“Genova è una città che accusa gravi problemi economici, una città che ha perso oltre 200mila abitanti in 40 anni. Ma la speranza nel futuro c’è. Sta nel turismo, nella cultura, nello shipping.
Soprattutto nelle nuove conoscenze dell’Iit, applicate alla salute. Ma c’è una pre-condizione per risorgere, che finalmente siano realizzati i collegamenti”. Queste le parole di Paolo Odone, presidente della Camera di Commercio di Genova, intervistato da Luigi Pastore. A conferma della tesi di una città a “vocazione polimorfica” (allora la triade era “industria-porto-terziario avanzato”) propugnata già da Stefano Zara quando era vice del presidente Riccardo Garrone, in quella che allora si chiamava Associazione Industriali.
Su questa impostazione tradizionale Odone innesta l’istanza di un effettivo potenziamento dei collegamenti regionali con il resto d’Italia, invitando la politica locale a farsi valere a Roma con maggiore efficacia. Un tema che sta diventando anch’esso ricorrente nella business community: “stappate” il territorio e poi vedrete apparire meraviglie in materia di ripresa dello sviluppo; dai nostri porti come da quell’Istituto Italiano di Tecnologie che le promette almeno da un decennio.
Insomma, la chiave di volta sta in un intervento esterno di sblocco.

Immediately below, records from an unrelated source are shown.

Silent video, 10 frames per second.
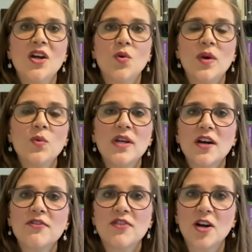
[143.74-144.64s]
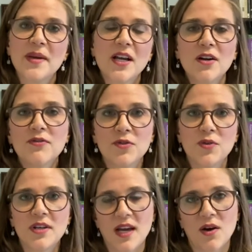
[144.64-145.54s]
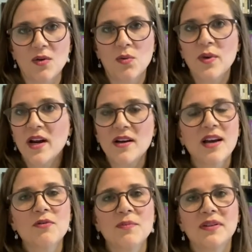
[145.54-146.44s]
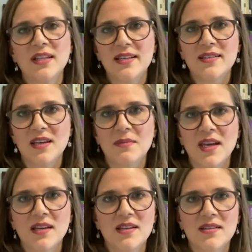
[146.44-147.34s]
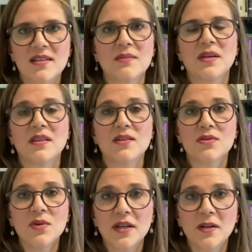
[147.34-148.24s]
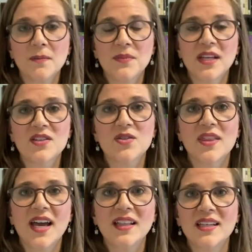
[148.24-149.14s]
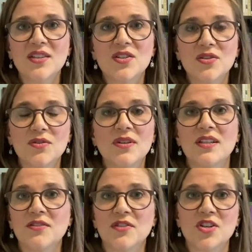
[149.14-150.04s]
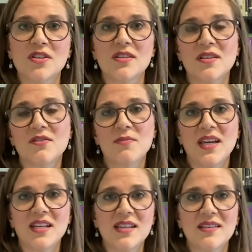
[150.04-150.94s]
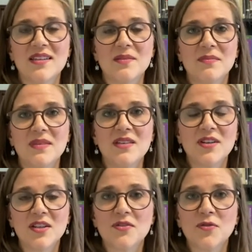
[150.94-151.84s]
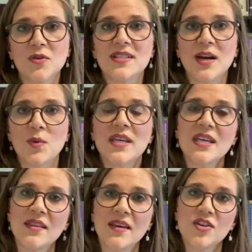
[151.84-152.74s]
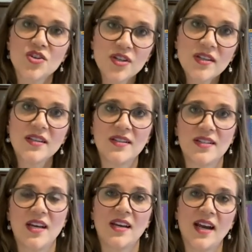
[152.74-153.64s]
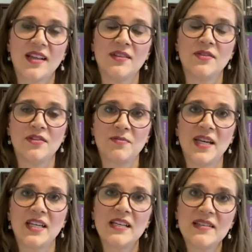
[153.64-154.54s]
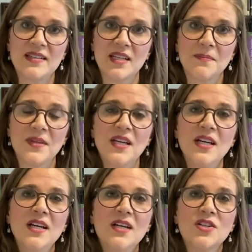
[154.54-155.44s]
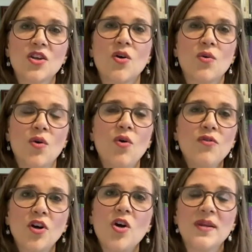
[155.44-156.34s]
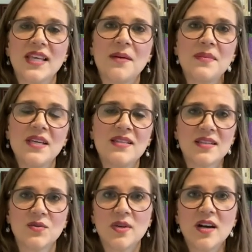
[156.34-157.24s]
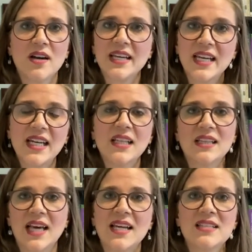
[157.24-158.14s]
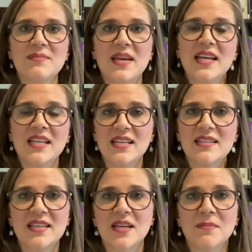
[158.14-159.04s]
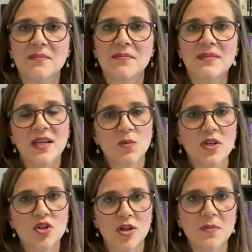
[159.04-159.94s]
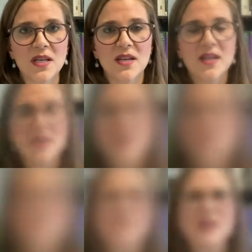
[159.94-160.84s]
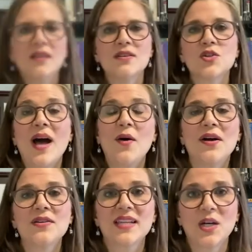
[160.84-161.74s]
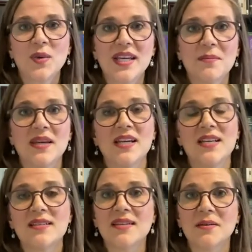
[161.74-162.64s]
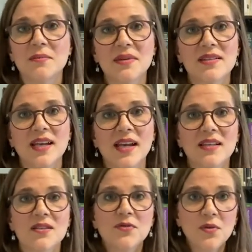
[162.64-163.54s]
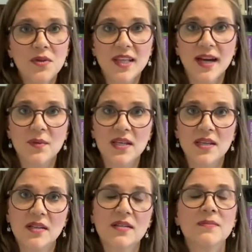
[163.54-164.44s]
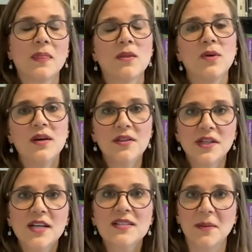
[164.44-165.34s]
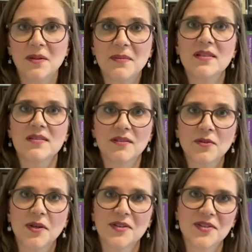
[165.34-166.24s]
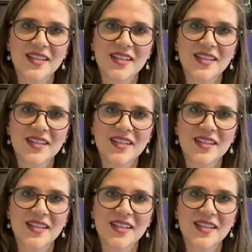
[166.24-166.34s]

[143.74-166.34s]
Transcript: When we are farming our food now, we are not replacing magnesium in the soil. And so that leads to a deficiency of magnesium, even in the foods that we eat that should contain high levels of magnesium. So overall, what that means is we are getting less magnesium than we should be. So how else can we get magnesium besides the food that we eat? Well, there are supplements, of course.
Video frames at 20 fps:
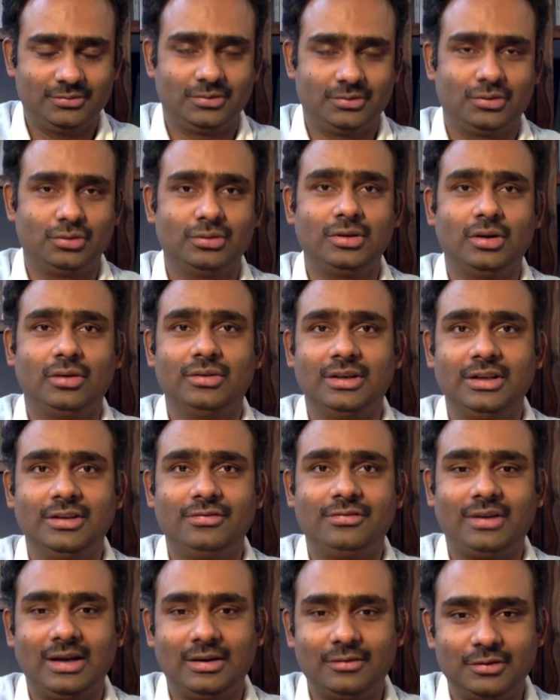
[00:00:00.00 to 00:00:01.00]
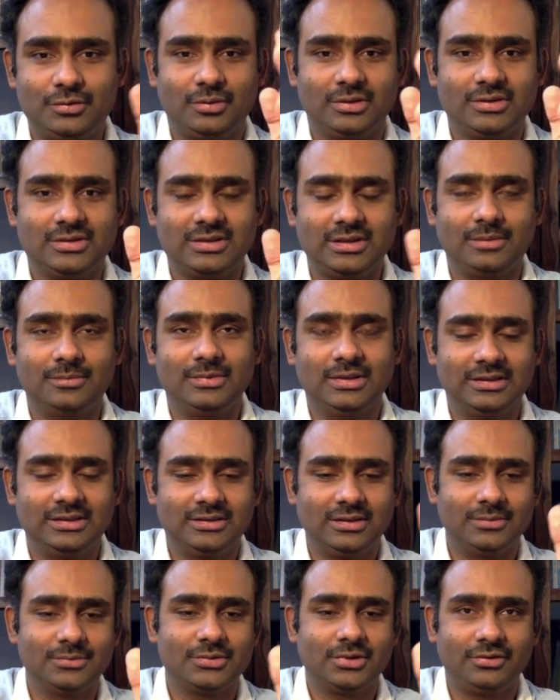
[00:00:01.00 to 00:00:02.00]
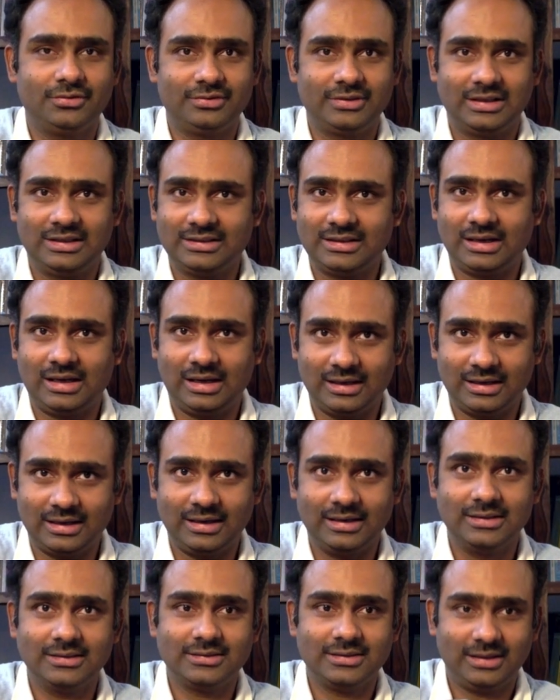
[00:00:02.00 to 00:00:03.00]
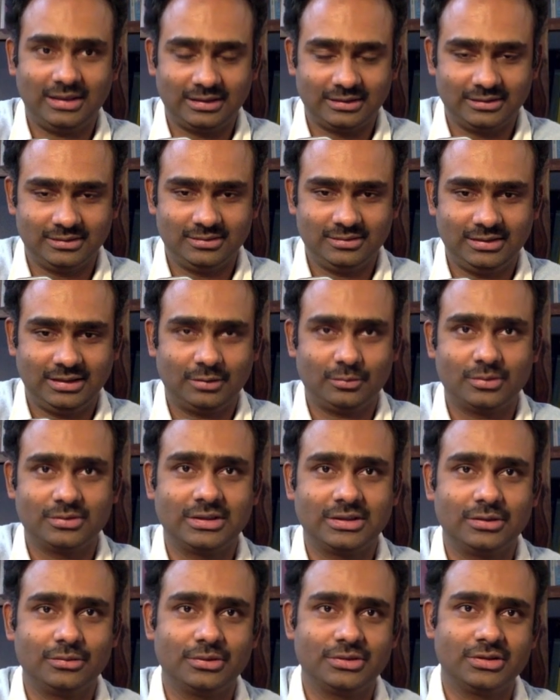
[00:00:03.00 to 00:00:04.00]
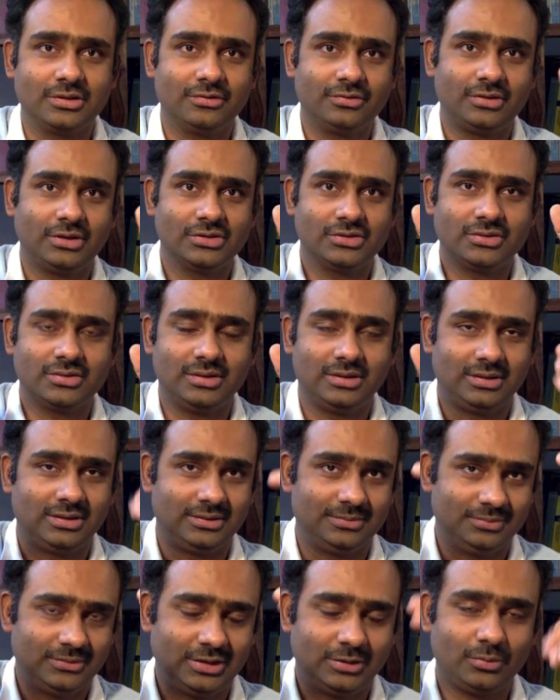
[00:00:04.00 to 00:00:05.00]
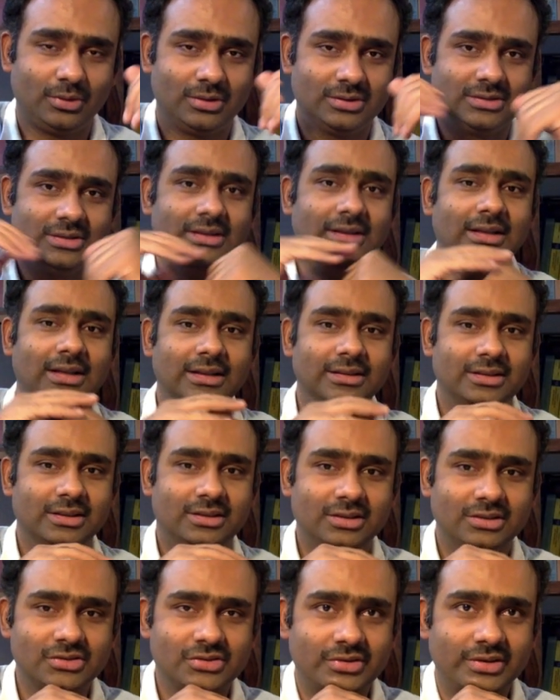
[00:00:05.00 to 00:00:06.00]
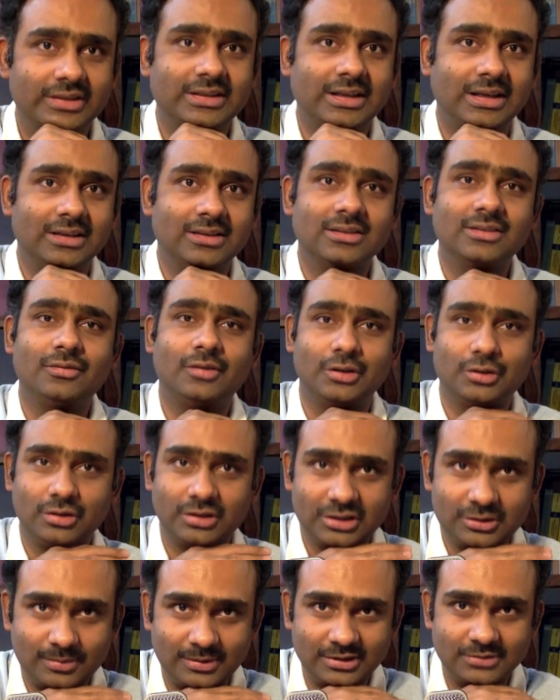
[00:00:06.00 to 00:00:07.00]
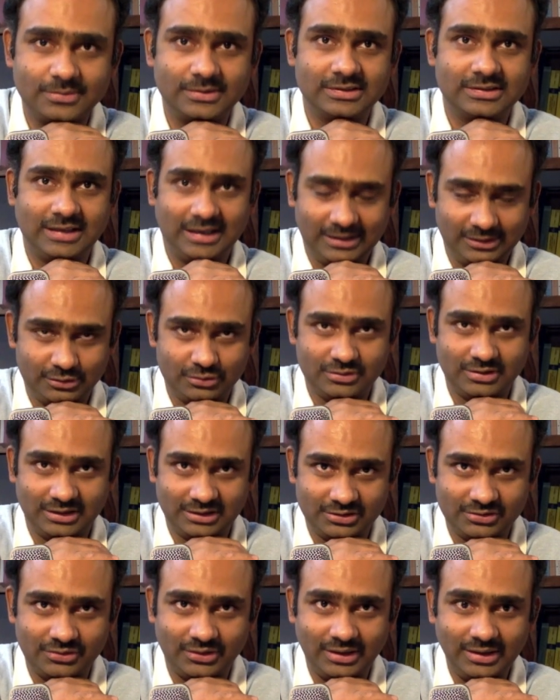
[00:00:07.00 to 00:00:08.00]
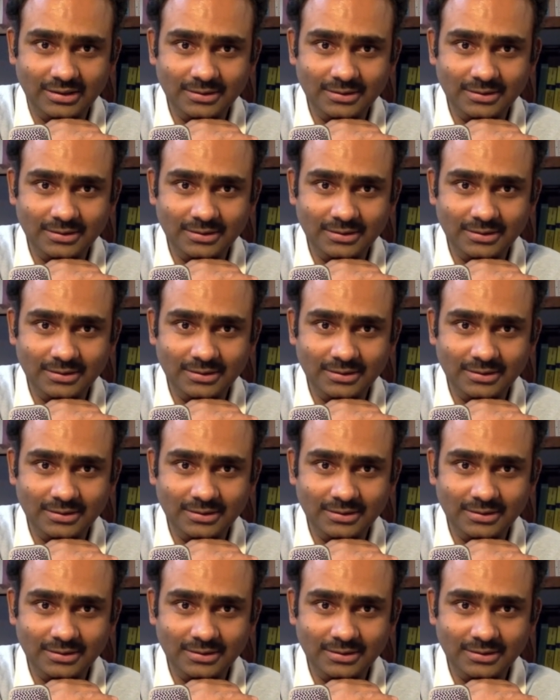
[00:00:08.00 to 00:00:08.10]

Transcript: wrote down d phi which was term in terms of delta ri's and that was the equation of uh, that was the constraint that virtual displacements had to satisfy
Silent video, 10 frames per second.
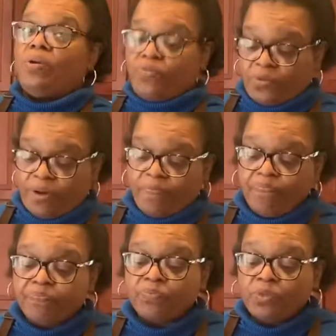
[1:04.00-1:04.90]
from.
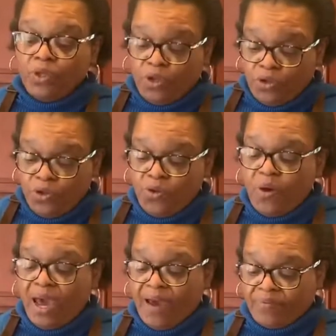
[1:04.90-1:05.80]
You
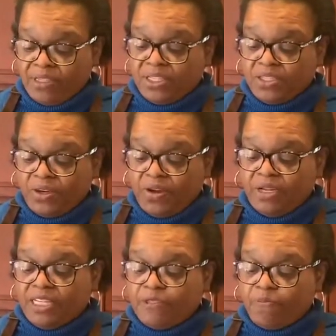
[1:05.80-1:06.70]
have to stir
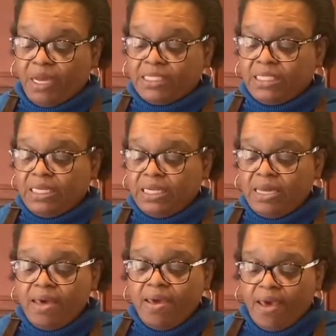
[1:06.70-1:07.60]
it, especially
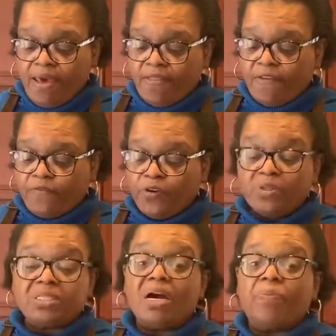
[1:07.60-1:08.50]
in the
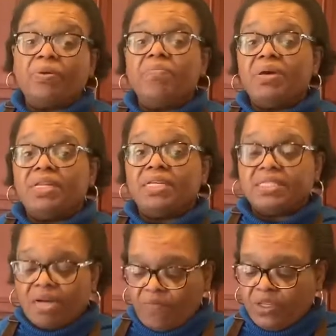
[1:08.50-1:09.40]
first couple of minutes
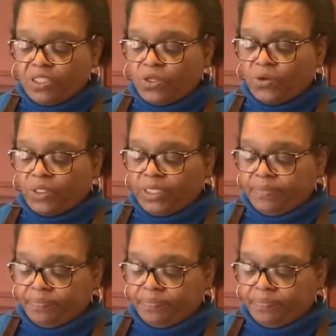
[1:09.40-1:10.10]
of its cooking.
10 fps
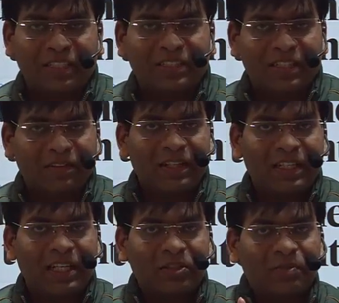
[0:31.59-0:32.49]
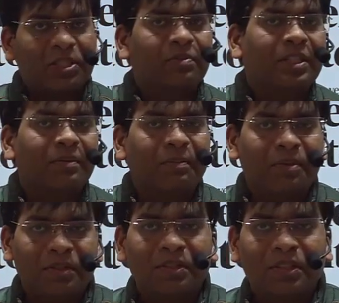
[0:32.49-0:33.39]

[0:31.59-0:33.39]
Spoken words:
The 7 area you must be remember.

Ma è proprio così? A Odone, che sappiamo innamorato della cultura francese, vorremmo regalare uno spunto di meditazione che porta la firma di uno dei più grandi intellettuali dell’Ottocento: Alexis de Tocqueville.
Scrive l’autore de La Democrazia in America: quando una comunità rurale della Francia profonda ha bisogno di una scuola, si riunisce in assemblea e invia una petizione a Parigi. Quando i coloni del New England capiscono che i loro figli hanno bisogno di una scuola, si riuniscono in assemblea e si dividono i compiti per realizzarla, quella scuola.